> What you have to do
Beginning with the line in which "[12.21-13.21s]" appears, transcribe each line word for word until the records end. Do not include pictures.

Records from a data source
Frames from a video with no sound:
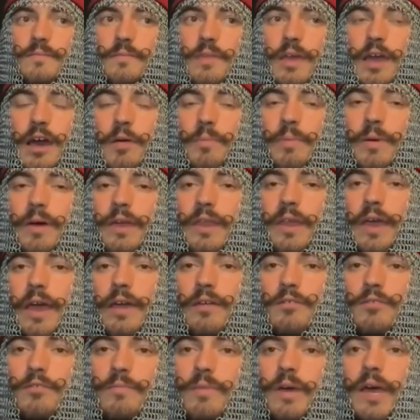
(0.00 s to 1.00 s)
Alpine
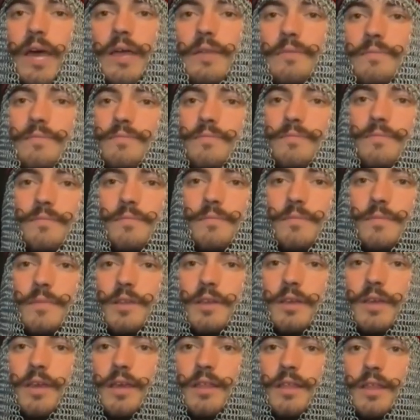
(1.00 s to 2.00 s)
Acrobat.
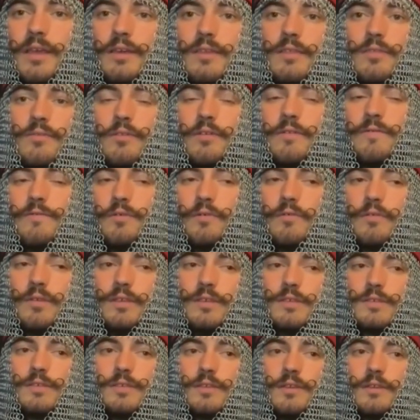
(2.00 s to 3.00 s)
He had like 3 or 4
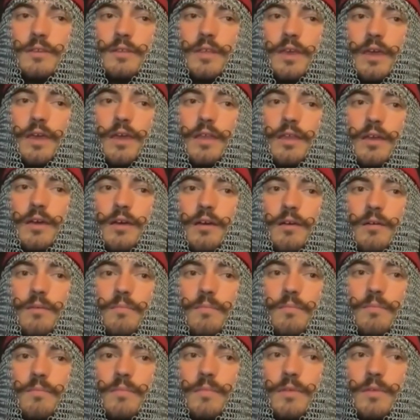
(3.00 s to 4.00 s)
releases under that.
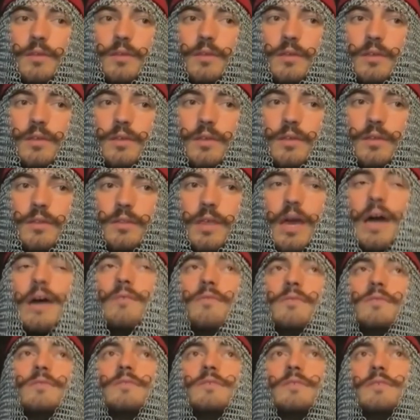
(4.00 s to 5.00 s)

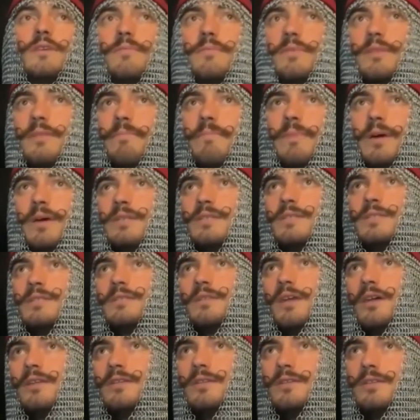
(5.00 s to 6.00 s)
That was some of the
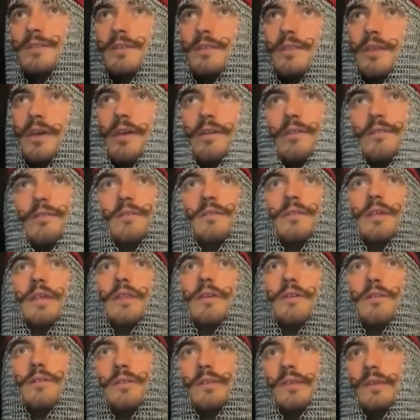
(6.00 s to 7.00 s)
best dungeon synth I heard
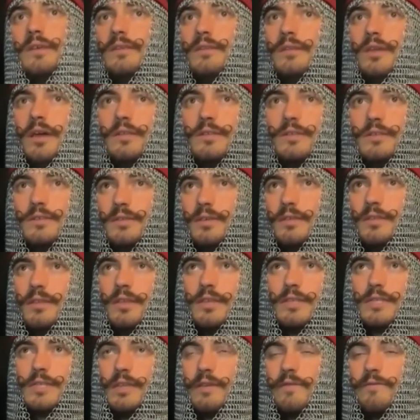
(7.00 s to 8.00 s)
in early dungeon synth
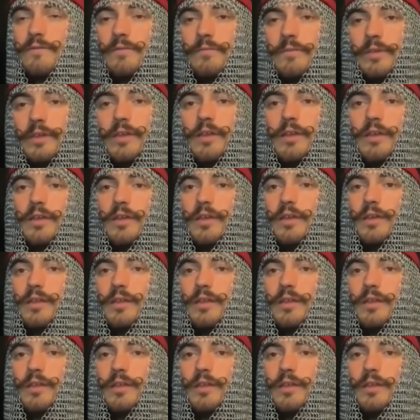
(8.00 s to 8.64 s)
listening for me.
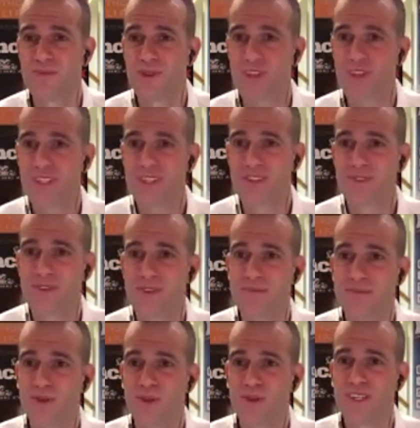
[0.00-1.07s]
Instagram,
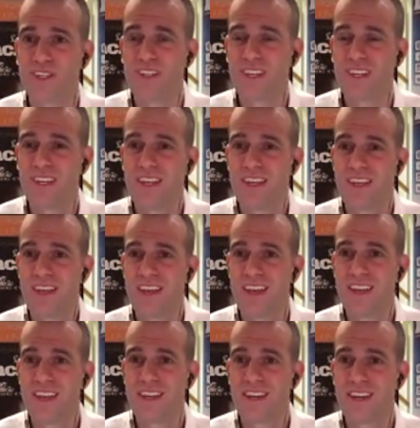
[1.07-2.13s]
Twitter, and
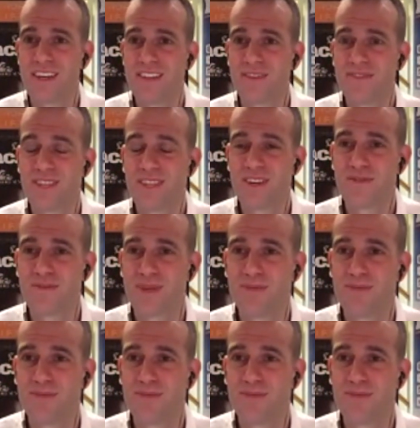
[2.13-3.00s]
I'd love to hear from people.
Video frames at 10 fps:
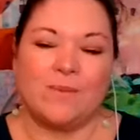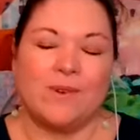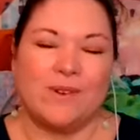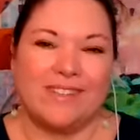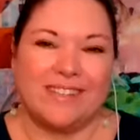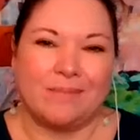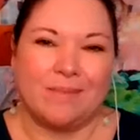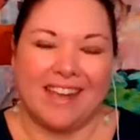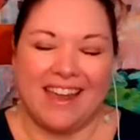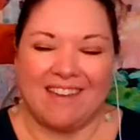The world is
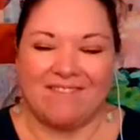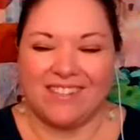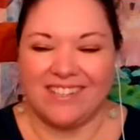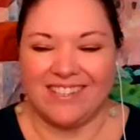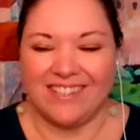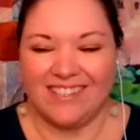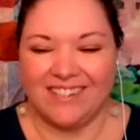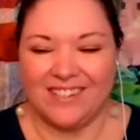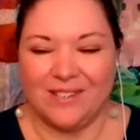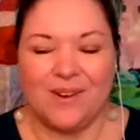but a canvas
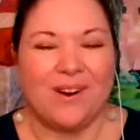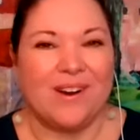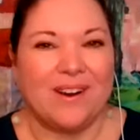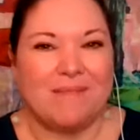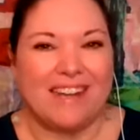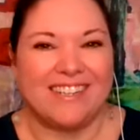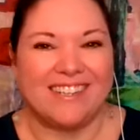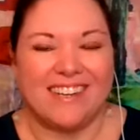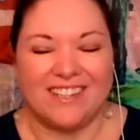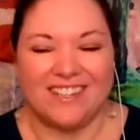to our
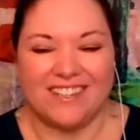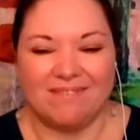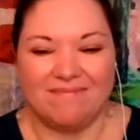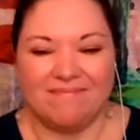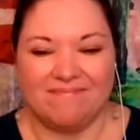imagination.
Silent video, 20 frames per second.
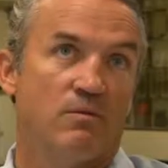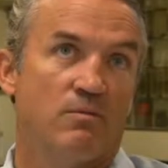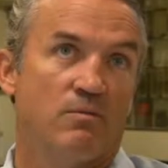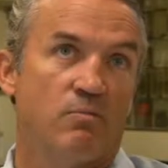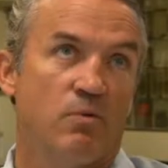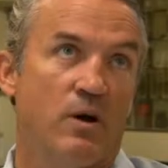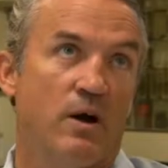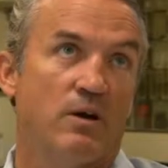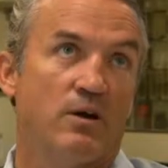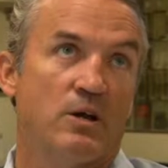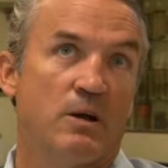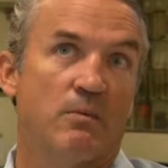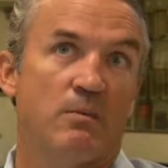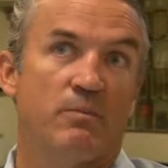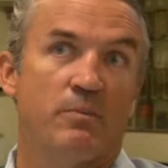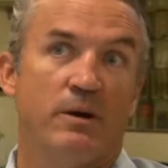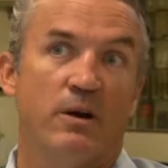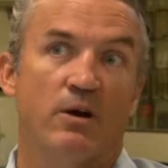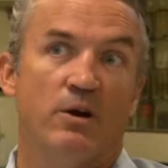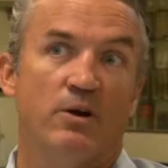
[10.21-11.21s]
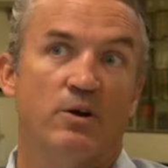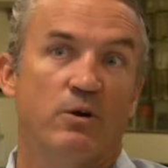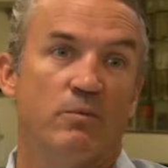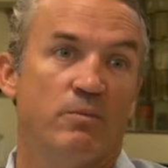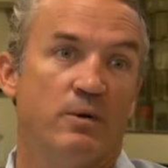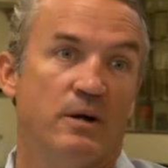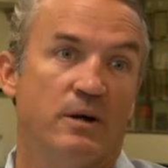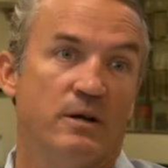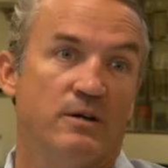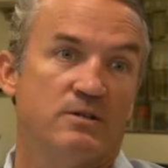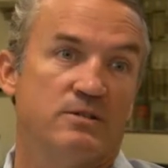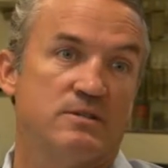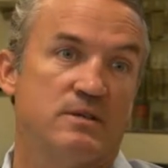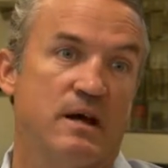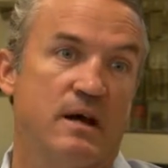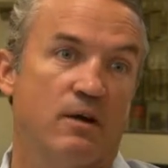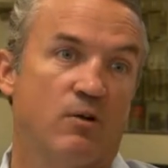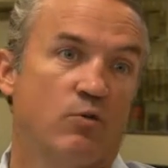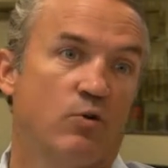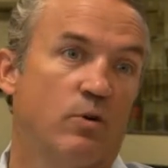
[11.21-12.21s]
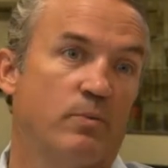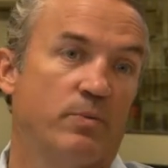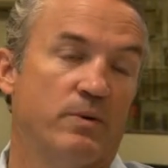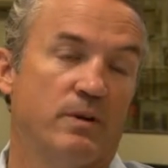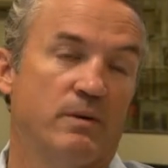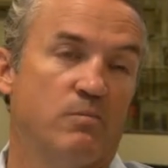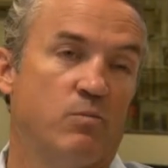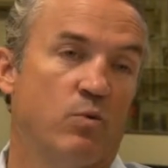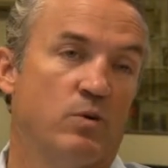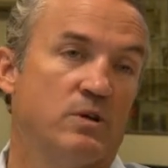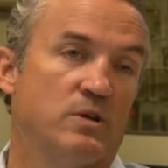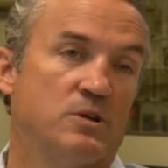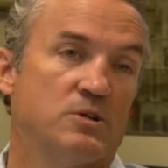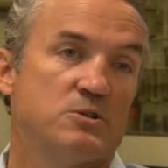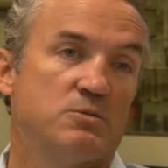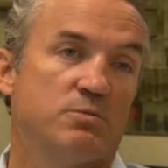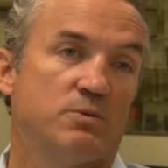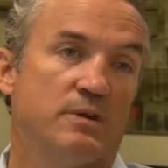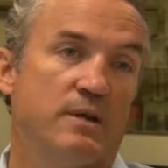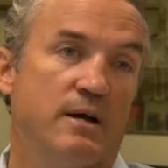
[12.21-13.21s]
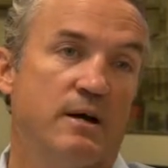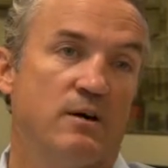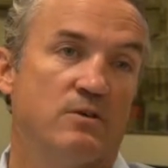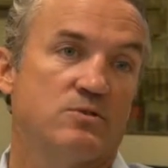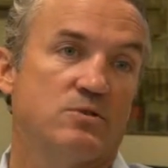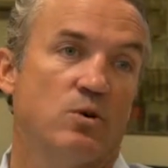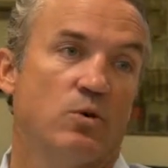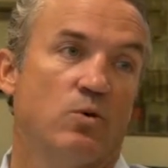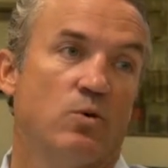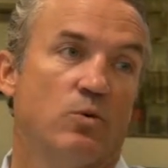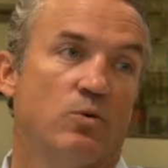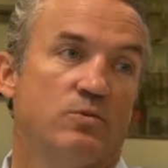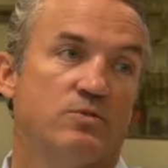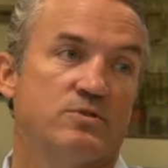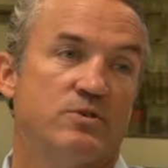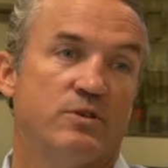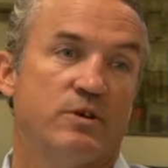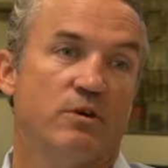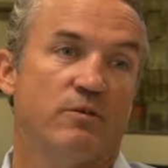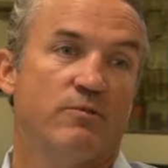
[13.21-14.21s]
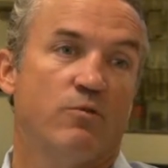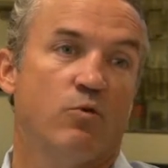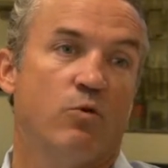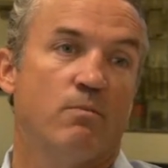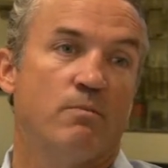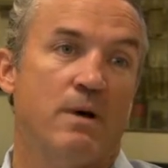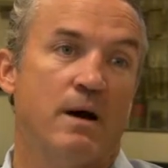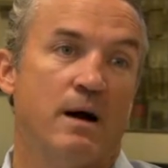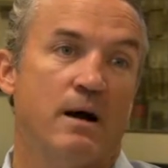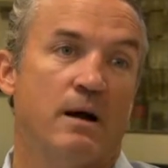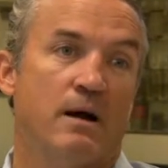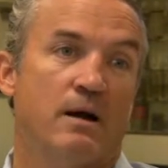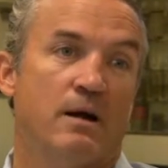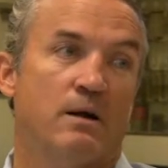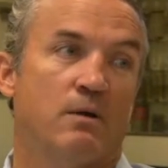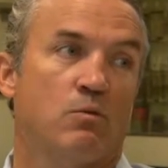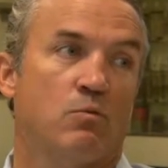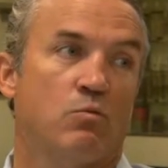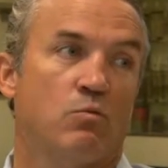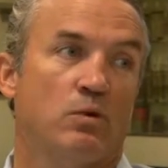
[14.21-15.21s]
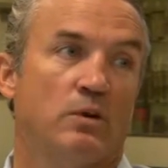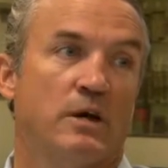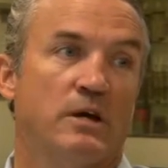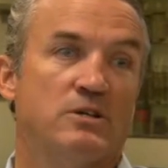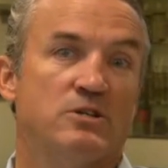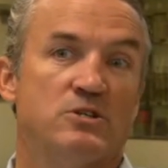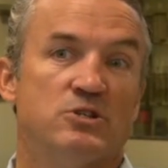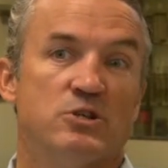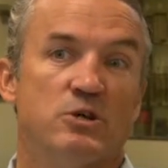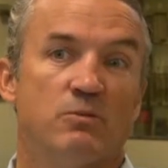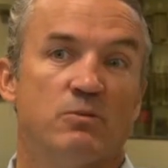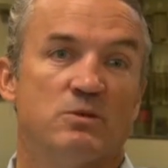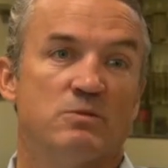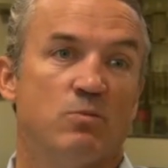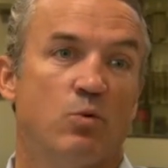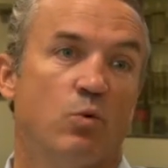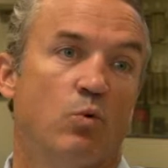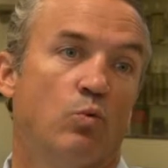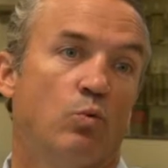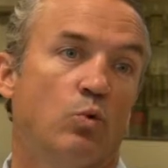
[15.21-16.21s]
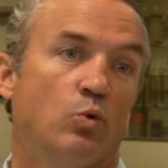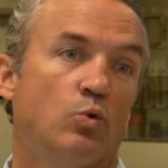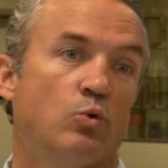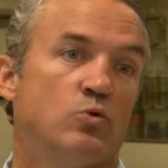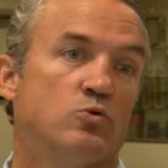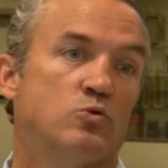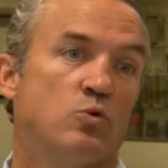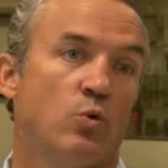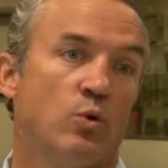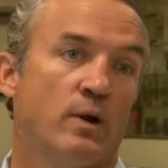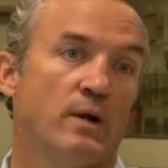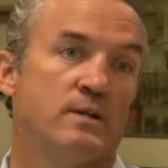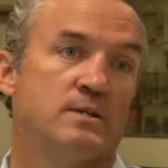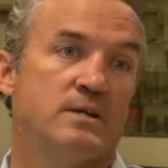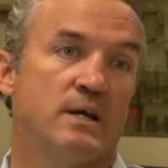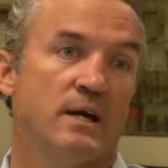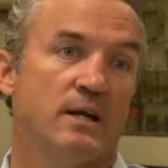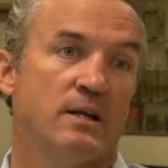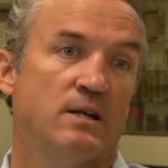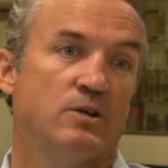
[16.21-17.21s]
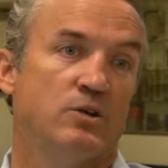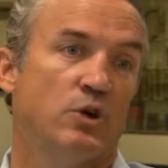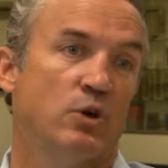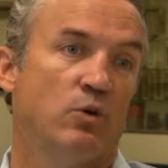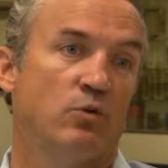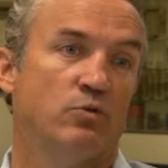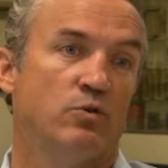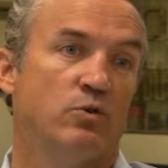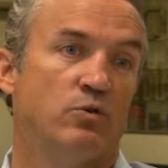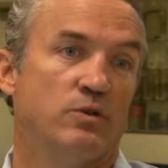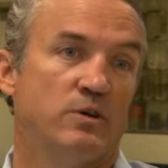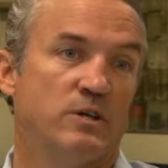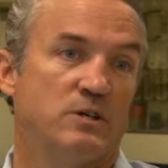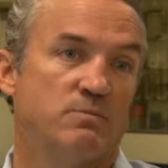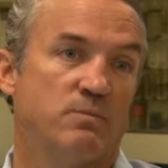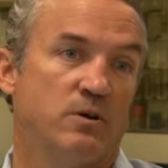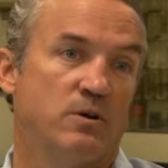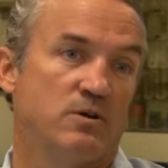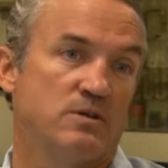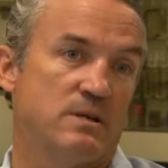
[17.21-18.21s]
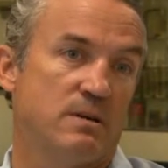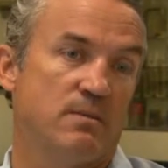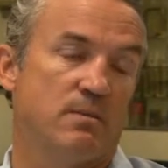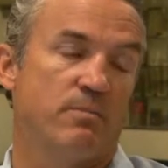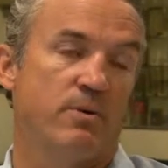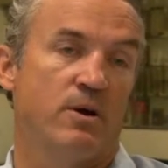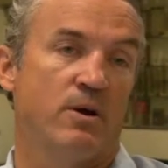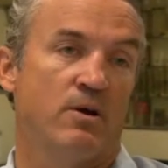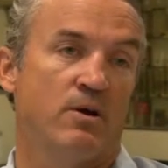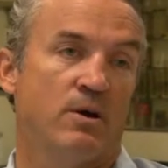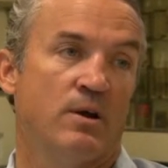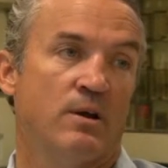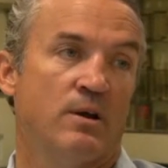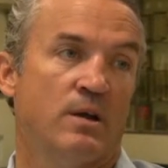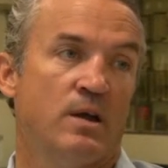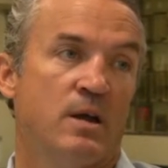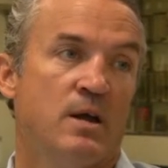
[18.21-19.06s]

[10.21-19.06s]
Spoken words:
prior to coming to Parenting Your Best, I grew up in a more disciplined household, so therefore my relationship was more rules orientated. You don't do this because I'm the parent.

> Exercise response
[12.21-13.21s]
[13.21-14.21s]
[14.21-15.21s]
[15.21-16.21s]
[16.21-17.21s]
[17.21-18.21s]
[18.21-19.06s]

[10.21-19.06s]
Spoken words:
prior to coming to Parenting Your Best, I grew up in a more disciplined household, so therefore my relationship was more rules orientated. You don't do this because I'm the parent.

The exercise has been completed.